When I built community tracker, I decided unique logins and valid emails are a valid requirement, openid is a nice add-on. A year later hacks have been added to the open-id code.. It is code I hate touching, with conditional edge cases, and is super hard to test. I decided against RPX cause I dislike the idea of adding one more business dependency. It just felt wrong. Honestly, I am not convinced the headache was worth it. Users love to be able to click on the google button and get access to the site.
When I am working on Stack Overflow, occasionally, I wish we had the "unique valid email" and "unique login" requirements. The whole cookie based account thing we have scares me (Jeff says it is what makes us better than all those sites that use slimy tricks to get your email).
However, it is far from our biggest problem.
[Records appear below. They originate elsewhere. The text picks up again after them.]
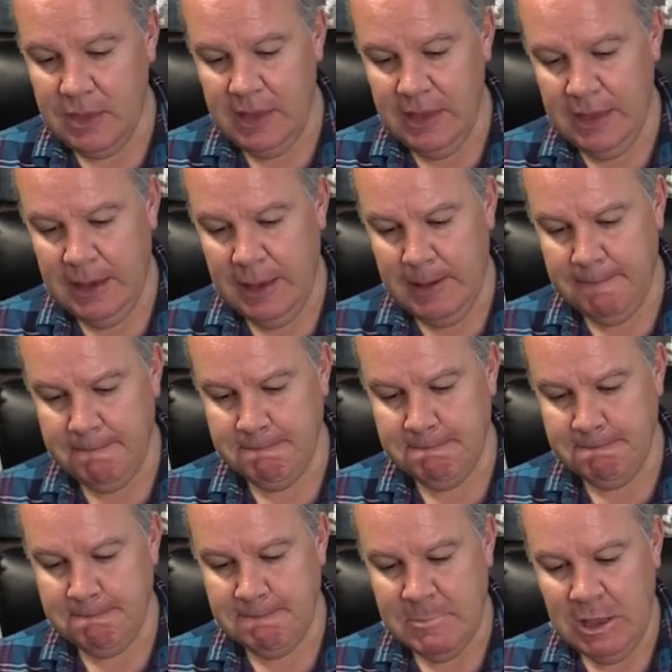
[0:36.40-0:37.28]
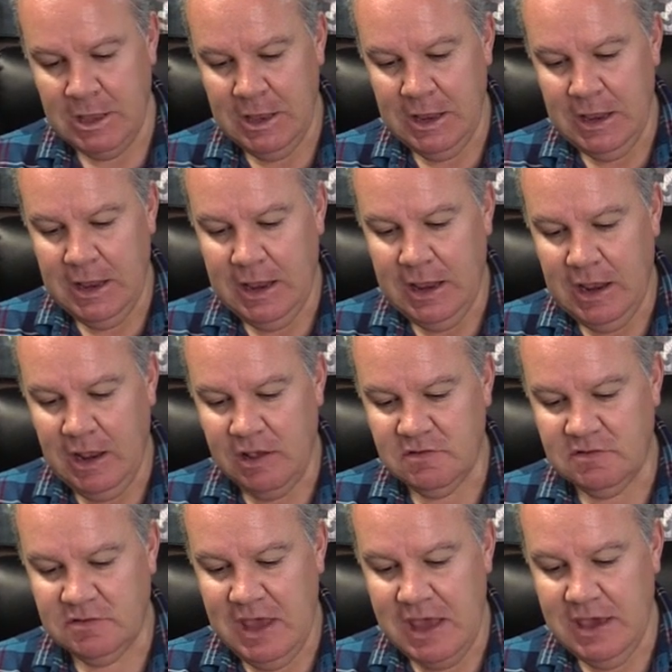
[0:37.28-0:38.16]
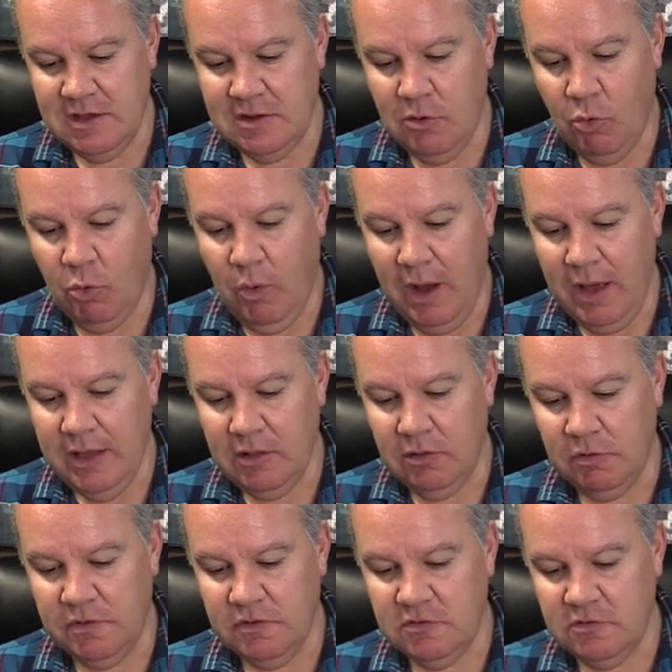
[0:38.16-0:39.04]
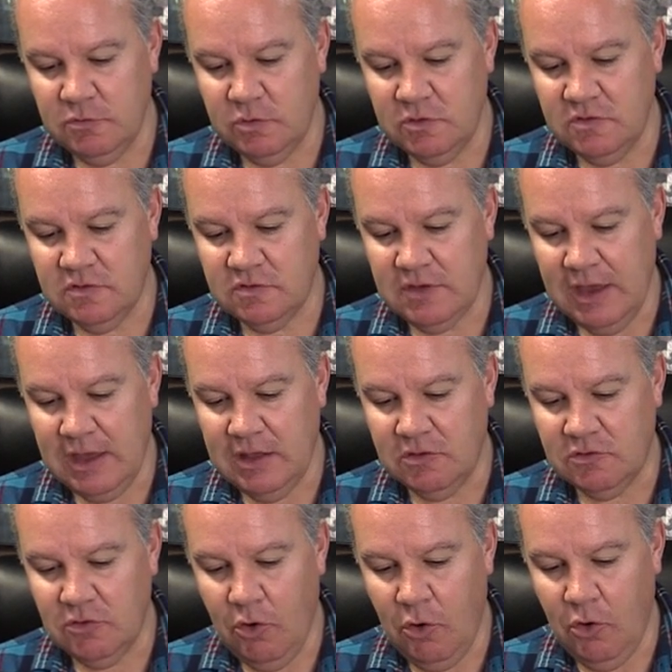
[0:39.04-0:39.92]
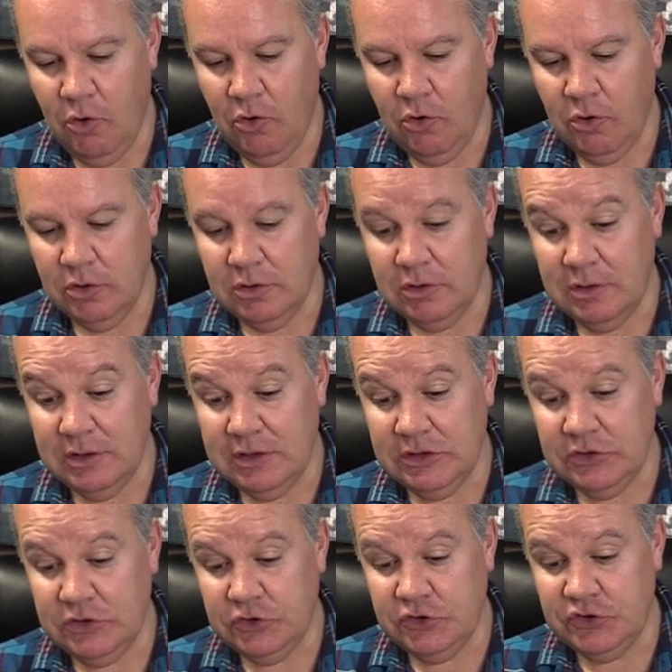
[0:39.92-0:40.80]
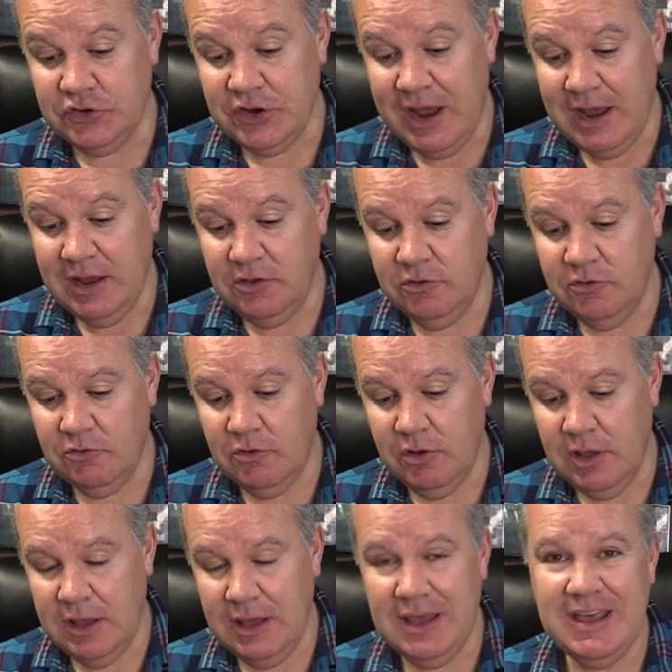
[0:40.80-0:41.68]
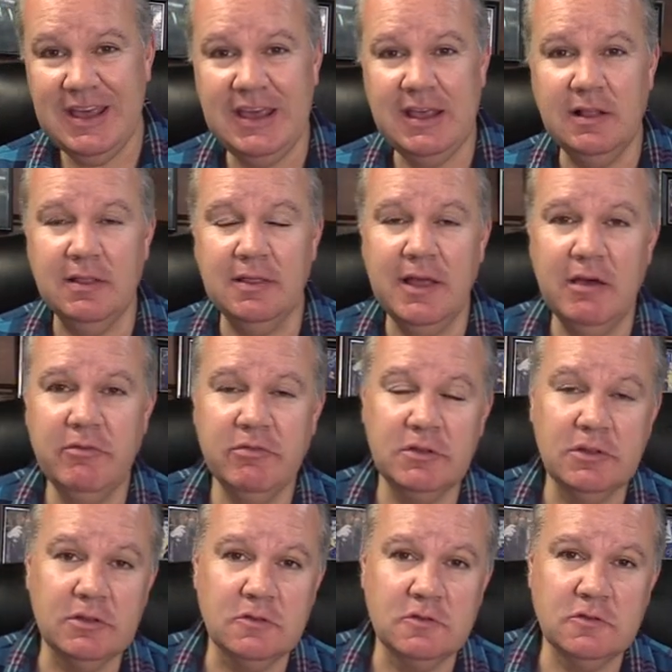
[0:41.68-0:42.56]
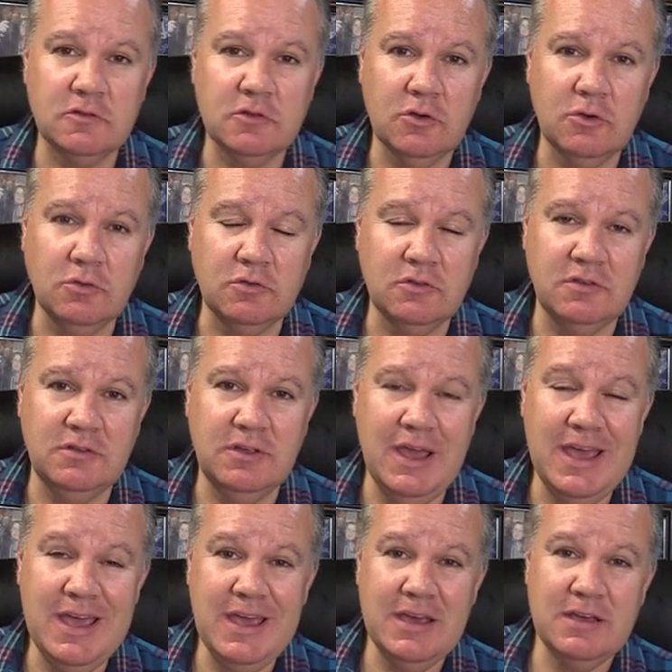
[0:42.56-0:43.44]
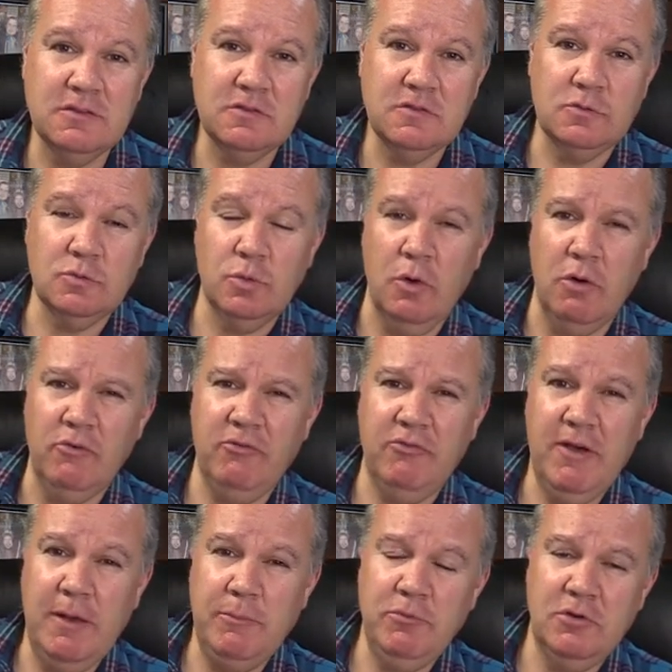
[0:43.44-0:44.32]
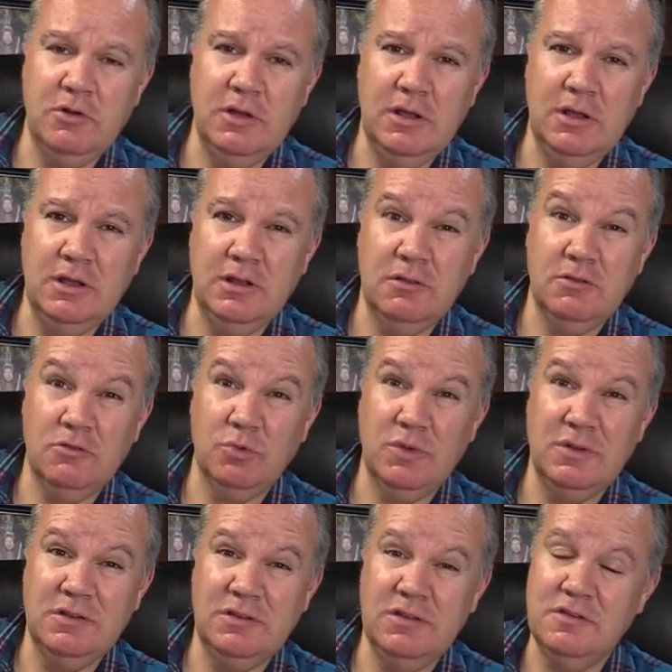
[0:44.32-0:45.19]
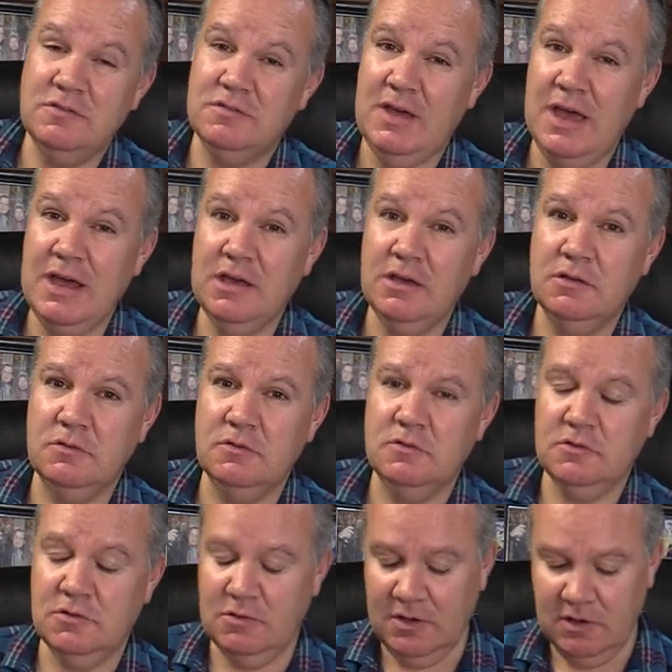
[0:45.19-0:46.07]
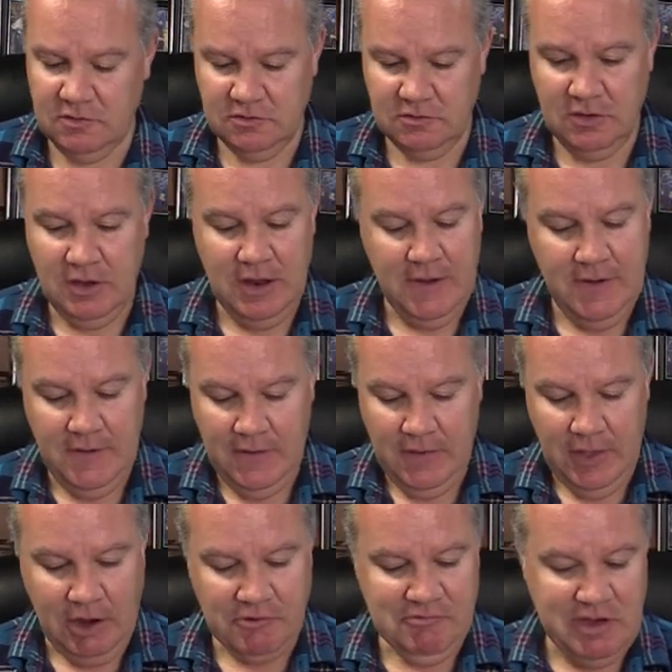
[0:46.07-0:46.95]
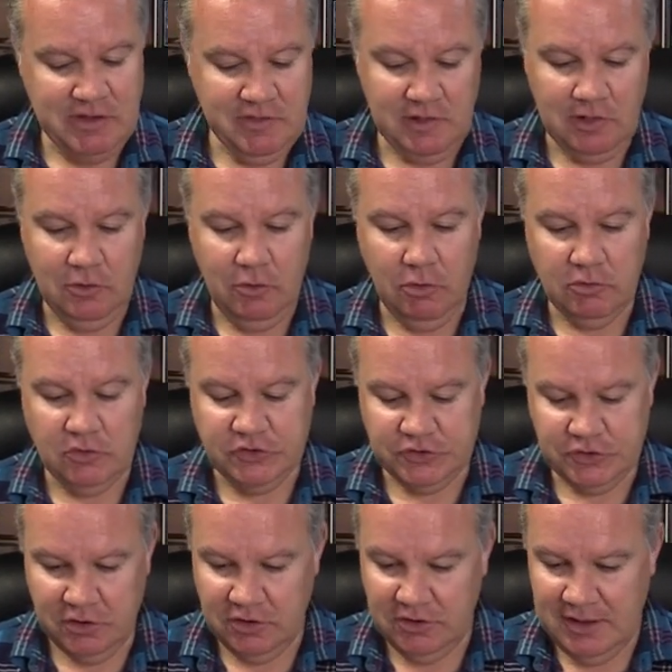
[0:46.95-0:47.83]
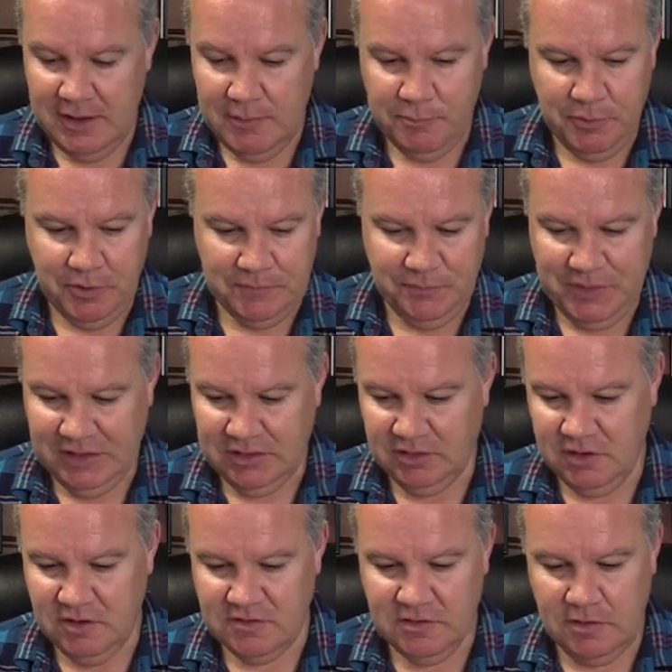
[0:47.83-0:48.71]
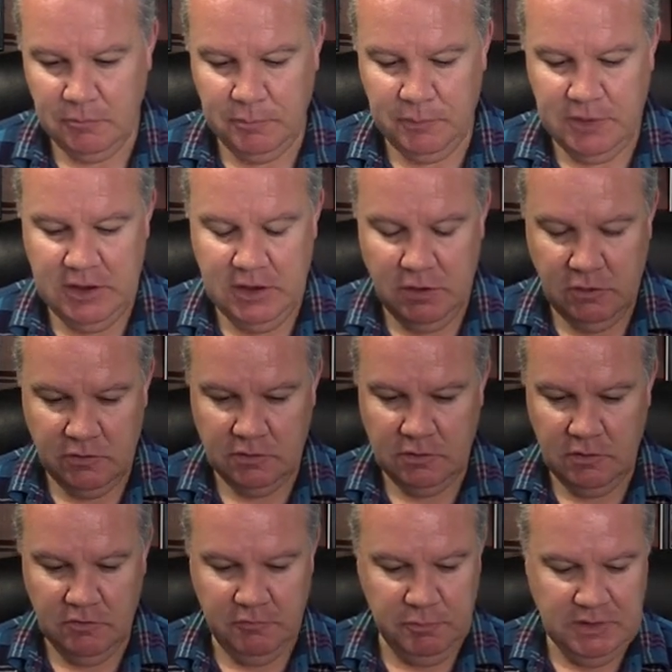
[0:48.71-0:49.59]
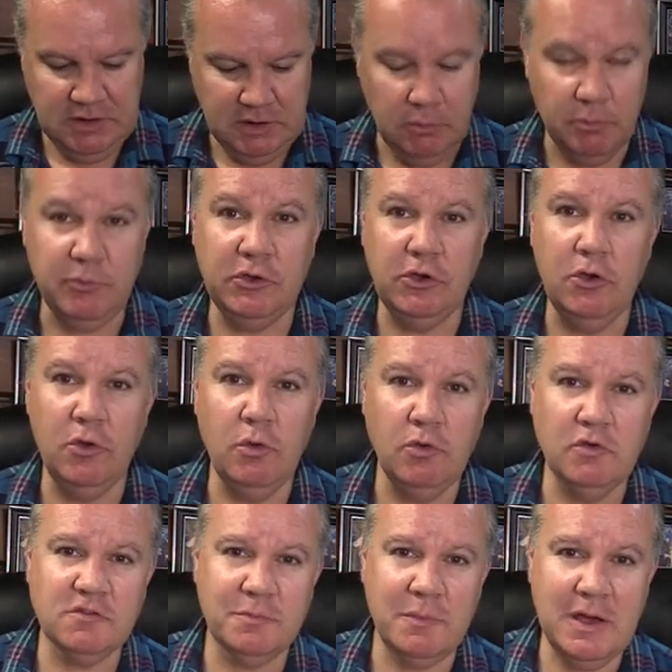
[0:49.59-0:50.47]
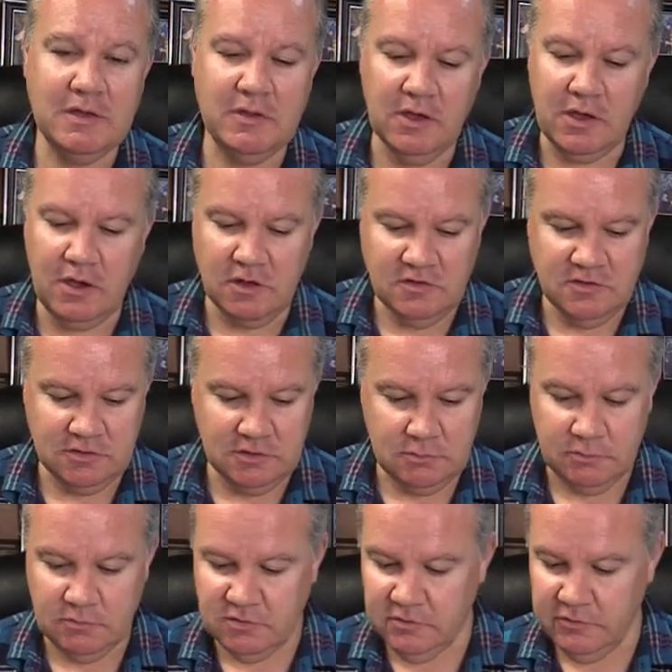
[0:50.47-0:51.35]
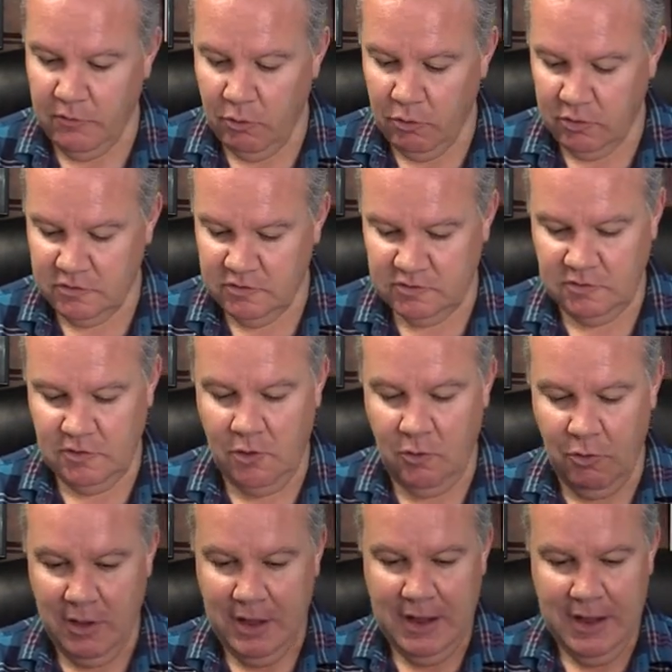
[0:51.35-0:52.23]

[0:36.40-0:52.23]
Um, it's taken a while. This was sent on January 11, so today is what, February 22nd. So that's a rather long journey, but it doesn't appear to have been abused by the customs folks. So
It is very easy to create an account, you can even answer a question without logging on using open id. The amount of customer service emails we get with regards to merging accounts is manageable. The majority of users, use the google button, and the google button works. The merging / recovery process and overhead is annoying but, not out-of-control annoying.
There are tweaks, we probably should not be rendering that scary URL Google gives us. We should look at ways to cut down on support calls.
Overall, I agree, for a business that is selling stuff to its users, making openid the only way for your customers to buy stuff may not a good idea.
However, for a business, that is trying to make the Internet a better place, the dependency on openid and all the hacks that come with it, is tolerable. And doing a little bit to stop users from adding, yet another password, to the never ending pool of passwords has its appeal.